## Problem
Once you reach the line with "Spoken language: Russian" below, copy each line exactly, stopping after the line with "Transcript, with fillers: В", and skip any pictures.

(Source records)
==================================================
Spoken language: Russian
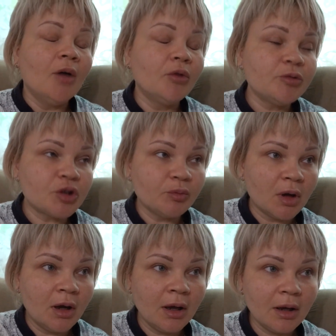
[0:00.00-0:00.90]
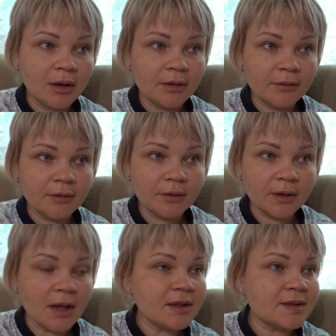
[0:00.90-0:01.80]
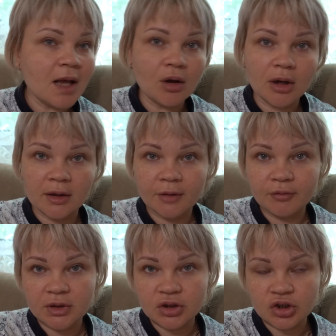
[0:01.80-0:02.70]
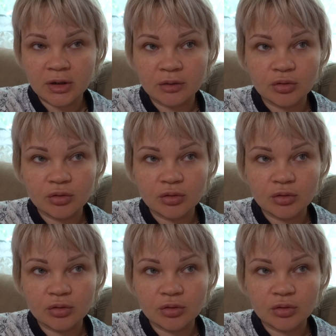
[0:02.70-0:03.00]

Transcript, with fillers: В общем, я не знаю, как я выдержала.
==================================================
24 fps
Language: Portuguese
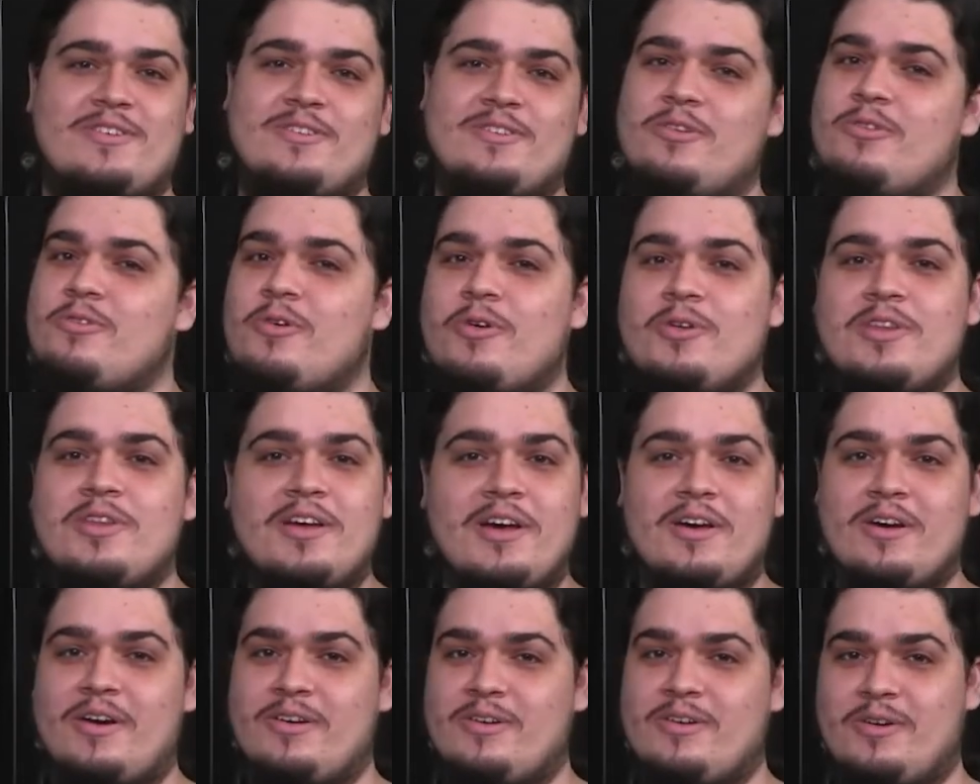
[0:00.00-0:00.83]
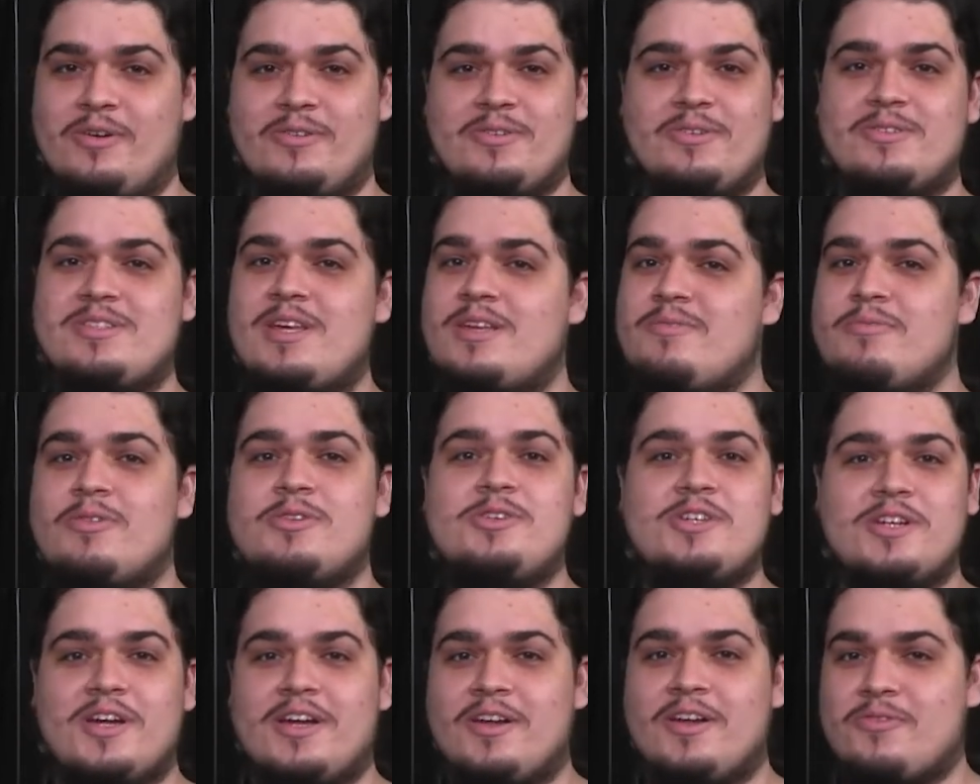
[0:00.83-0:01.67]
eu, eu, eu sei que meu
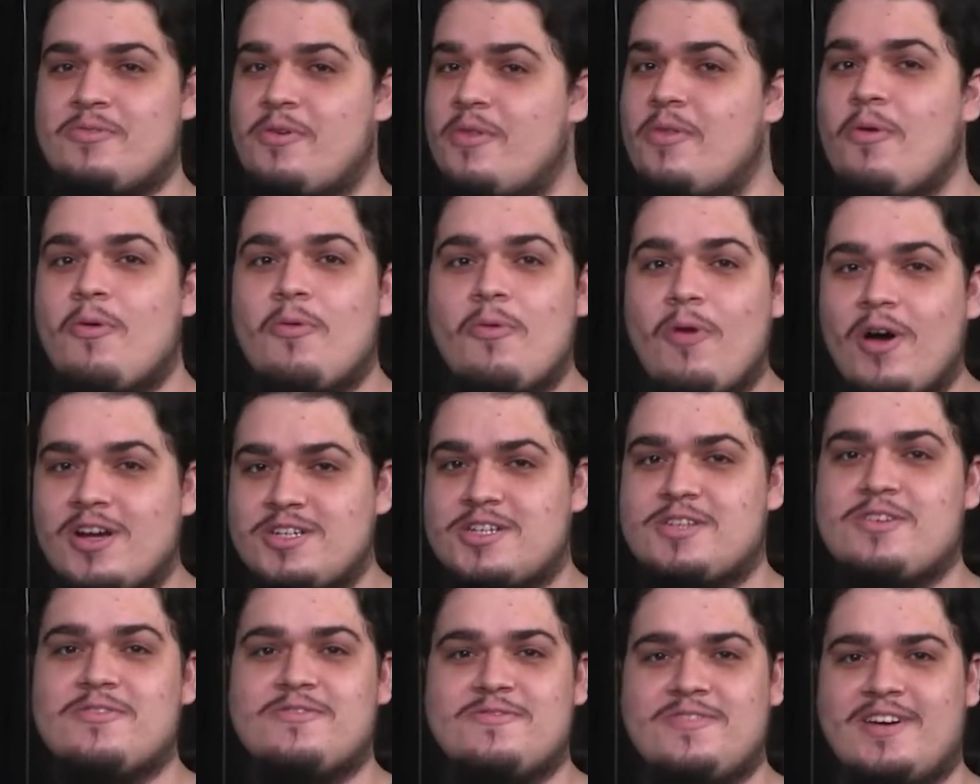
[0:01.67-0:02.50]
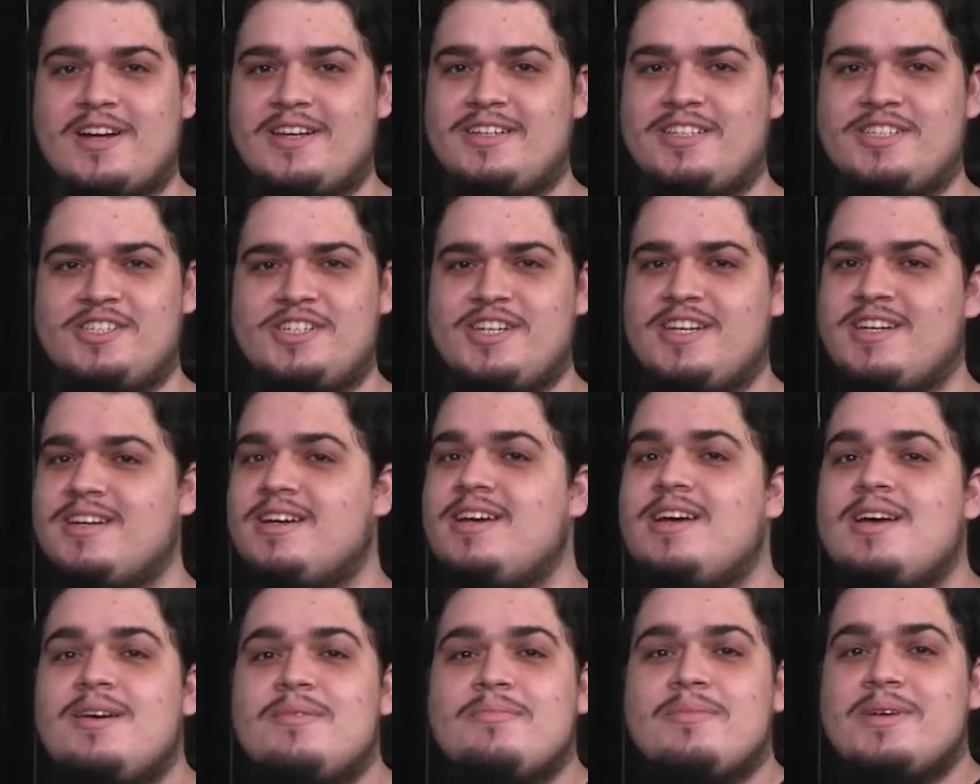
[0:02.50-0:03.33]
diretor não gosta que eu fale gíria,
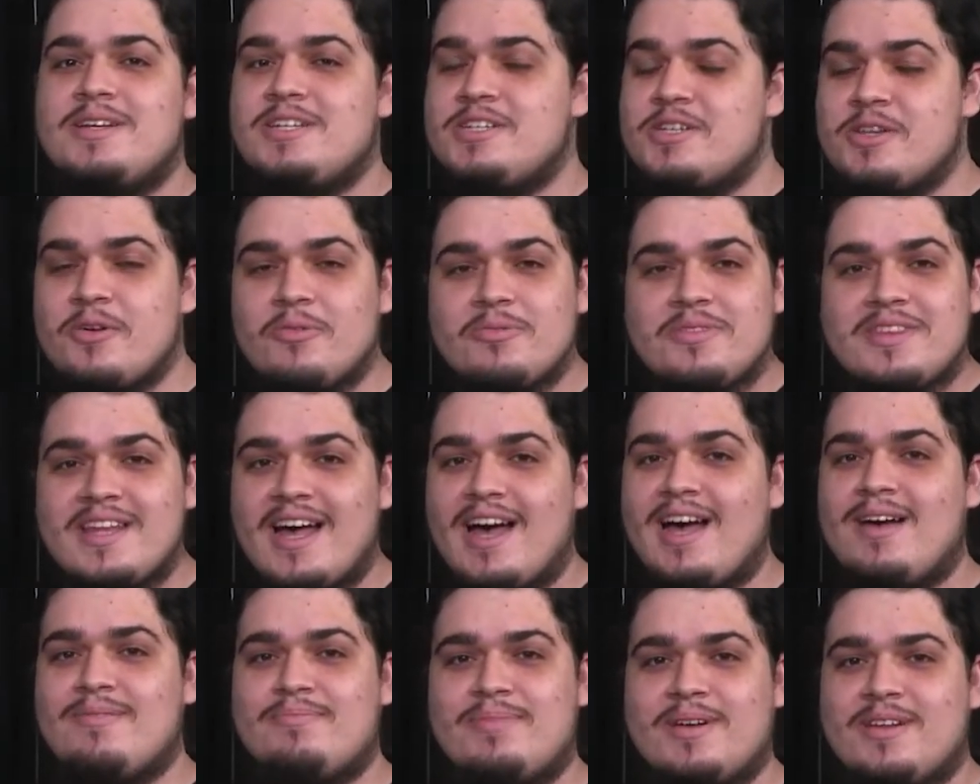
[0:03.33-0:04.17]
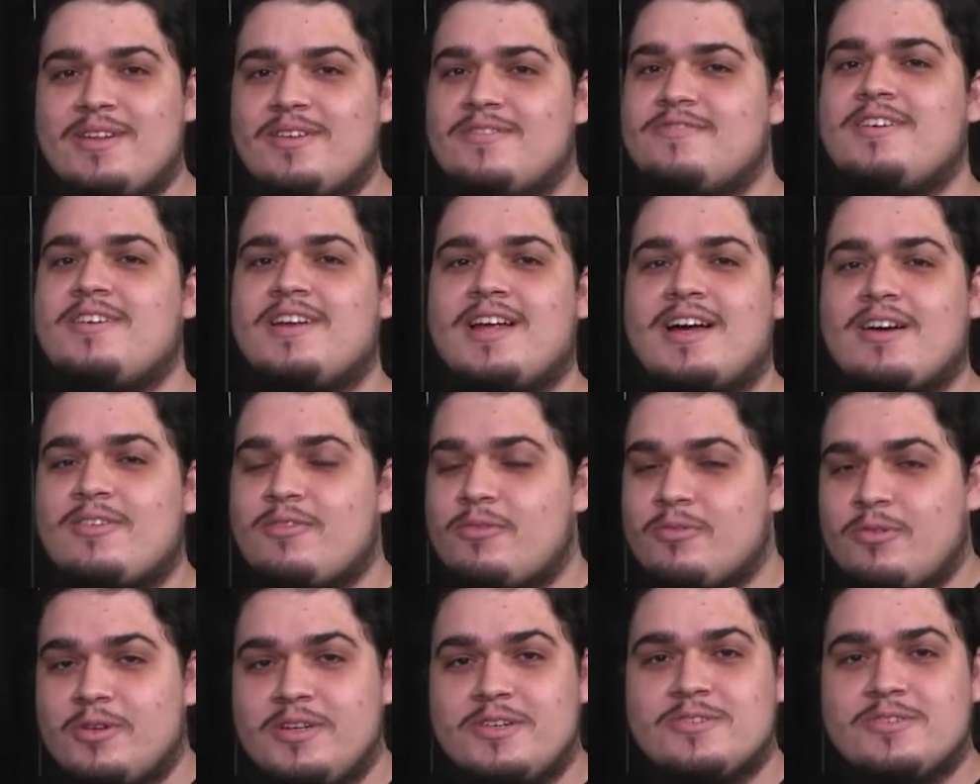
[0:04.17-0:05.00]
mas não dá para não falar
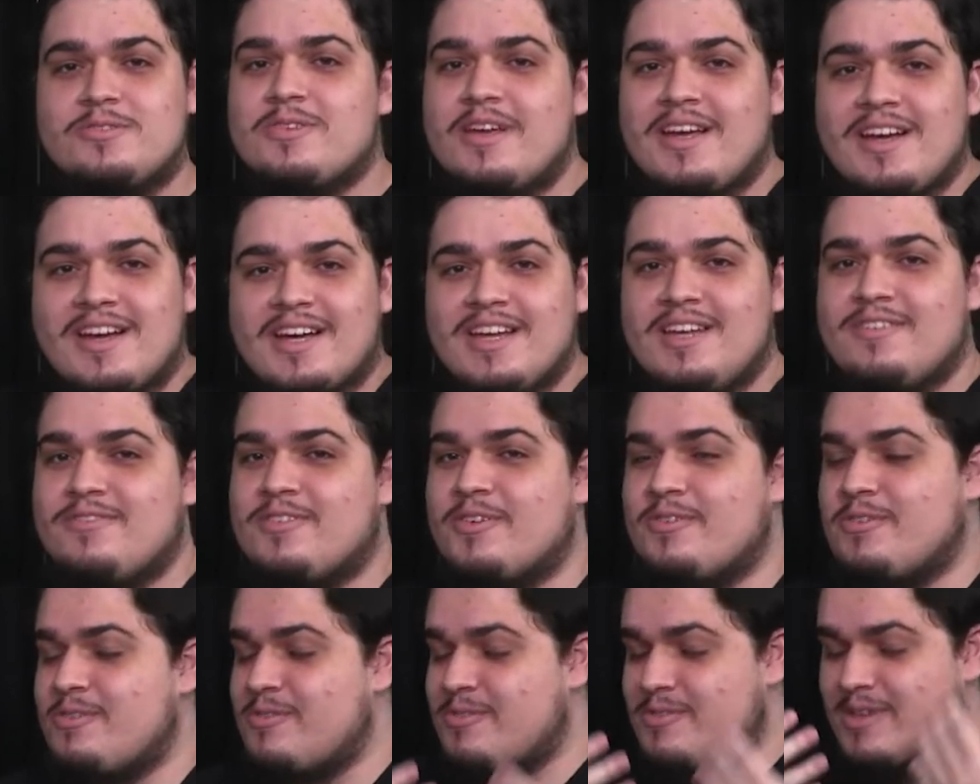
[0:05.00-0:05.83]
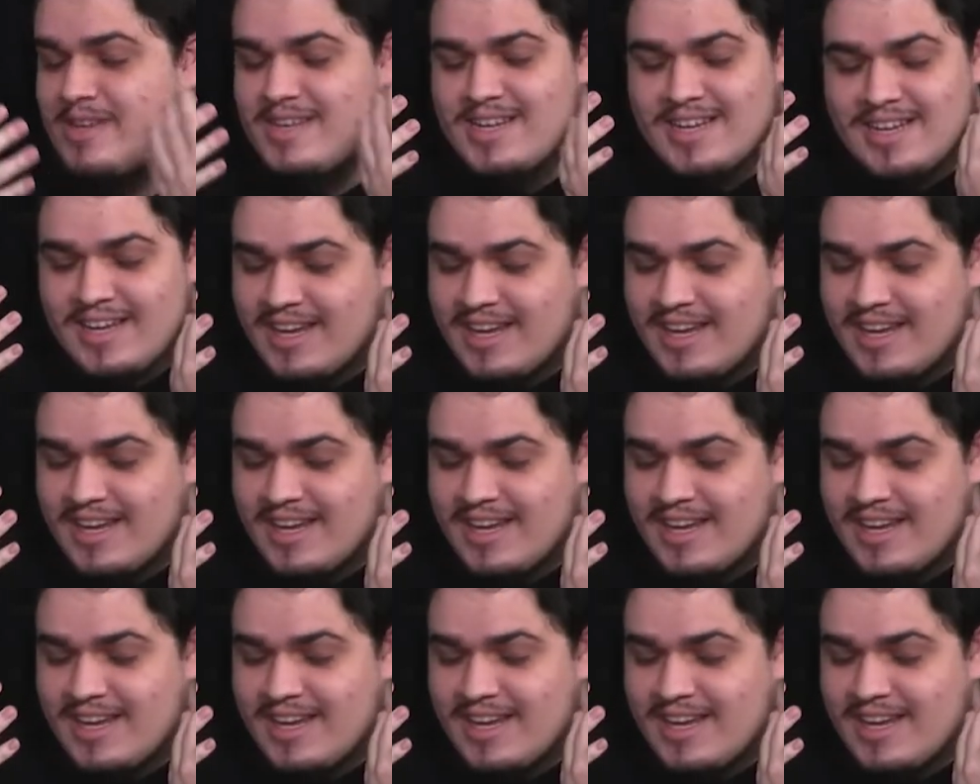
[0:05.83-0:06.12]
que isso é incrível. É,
==================================================
## Exercise solution
Spoken language: Russian
[0:00.00-0:00.90]
[0:00.90-0:01.80]
[0:01.80-0:02.70]
[0:02.70-0:03.00]

Transcript, with fillers: В общем, я не знаю, как я выдержала.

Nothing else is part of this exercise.